Dataset entries:
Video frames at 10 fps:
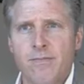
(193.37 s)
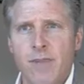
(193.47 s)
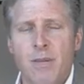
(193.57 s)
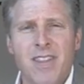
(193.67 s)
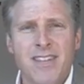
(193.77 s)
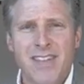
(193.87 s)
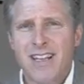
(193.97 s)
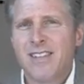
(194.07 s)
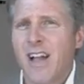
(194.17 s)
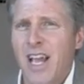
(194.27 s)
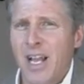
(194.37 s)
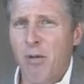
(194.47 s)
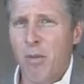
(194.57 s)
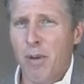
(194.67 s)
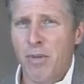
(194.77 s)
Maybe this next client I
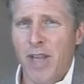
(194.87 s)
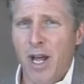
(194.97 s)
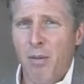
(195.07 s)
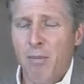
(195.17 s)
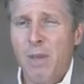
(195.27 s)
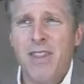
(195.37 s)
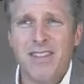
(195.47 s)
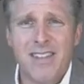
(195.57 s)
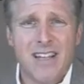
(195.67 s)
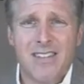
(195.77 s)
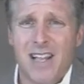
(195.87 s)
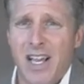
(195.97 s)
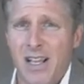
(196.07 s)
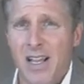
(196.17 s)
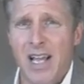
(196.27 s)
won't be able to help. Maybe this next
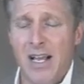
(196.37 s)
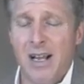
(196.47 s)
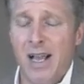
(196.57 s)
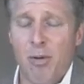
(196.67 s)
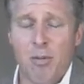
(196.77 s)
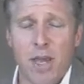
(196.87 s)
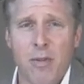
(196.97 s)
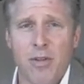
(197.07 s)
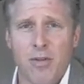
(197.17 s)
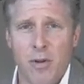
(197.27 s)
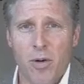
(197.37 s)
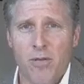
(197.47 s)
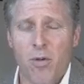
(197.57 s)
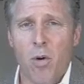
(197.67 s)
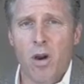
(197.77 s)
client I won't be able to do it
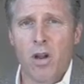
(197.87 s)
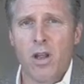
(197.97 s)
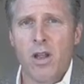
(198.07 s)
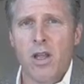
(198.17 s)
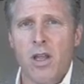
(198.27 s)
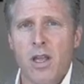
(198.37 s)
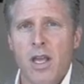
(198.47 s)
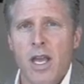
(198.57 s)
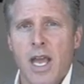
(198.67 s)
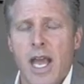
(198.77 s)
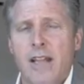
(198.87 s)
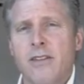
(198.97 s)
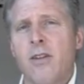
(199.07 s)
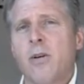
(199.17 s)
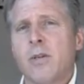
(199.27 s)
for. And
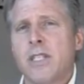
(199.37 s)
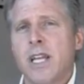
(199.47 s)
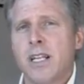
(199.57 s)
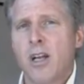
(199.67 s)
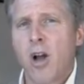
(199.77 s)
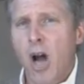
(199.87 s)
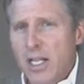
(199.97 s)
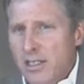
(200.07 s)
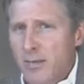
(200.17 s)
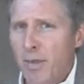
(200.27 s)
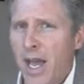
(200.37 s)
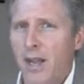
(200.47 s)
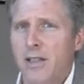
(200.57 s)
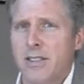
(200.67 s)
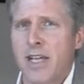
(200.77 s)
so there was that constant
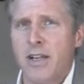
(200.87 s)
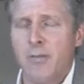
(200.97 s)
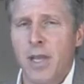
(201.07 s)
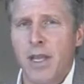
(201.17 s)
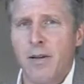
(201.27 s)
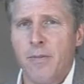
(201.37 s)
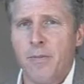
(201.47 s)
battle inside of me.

**WORK REQUIRED:**
Write out the records once more, exactly as they stand, with no images.

**ANSWER SPACE:**
Video frames at 10 fps:
(193.37 s)
(193.47 s)
(193.57 s)
(193.67 s)
(193.77 s)
(193.87 s)
(193.97 s)
(194.07 s)
(194.17 s)
(194.27 s)
(194.37 s)
(194.47 s)
(194.57 s)
(194.67 s)
(194.77 s)
Maybe this next client I
(194.87 s)
(194.97 s)
(195.07 s)
(195.17 s)
(195.27 s)
(195.37 s)
(195.47 s)
(195.57 s)
(195.67 s)
(195.77 s)
(195.87 s)
(195.97 s)
(196.07 s)
(196.17 s)
(196.27 s)
won't be able to help. Maybe this next
(196.37 s)
(196.47 s)
(196.57 s)
(196.67 s)
(196.77 s)
(196.87 s)
(196.97 s)
(197.07 s)
(197.17 s)
(197.27 s)
(197.37 s)
(197.47 s)
(197.57 s)
(197.67 s)
(197.77 s)
client I won't be able to do it
(197.87 s)
(197.97 s)
(198.07 s)
(198.17 s)
(198.27 s)
(198.37 s)
(198.47 s)
(198.57 s)
(198.67 s)
(198.77 s)
(198.87 s)
(198.97 s)
(199.07 s)
(199.17 s)
(199.27 s)
for. And
(199.37 s)
(199.47 s)
(199.57 s)
(199.67 s)
(199.77 s)
(199.87 s)
(199.97 s)
(200.07 s)
(200.17 s)
(200.27 s)
(200.37 s)
(200.47 s)
(200.57 s)
(200.67 s)
(200.77 s)
so there was that constant
(200.87 s)
(200.97 s)
(201.07 s)
(201.17 s)
(201.27 s)
(201.37 s)
(201.47 s)
battle inside of me.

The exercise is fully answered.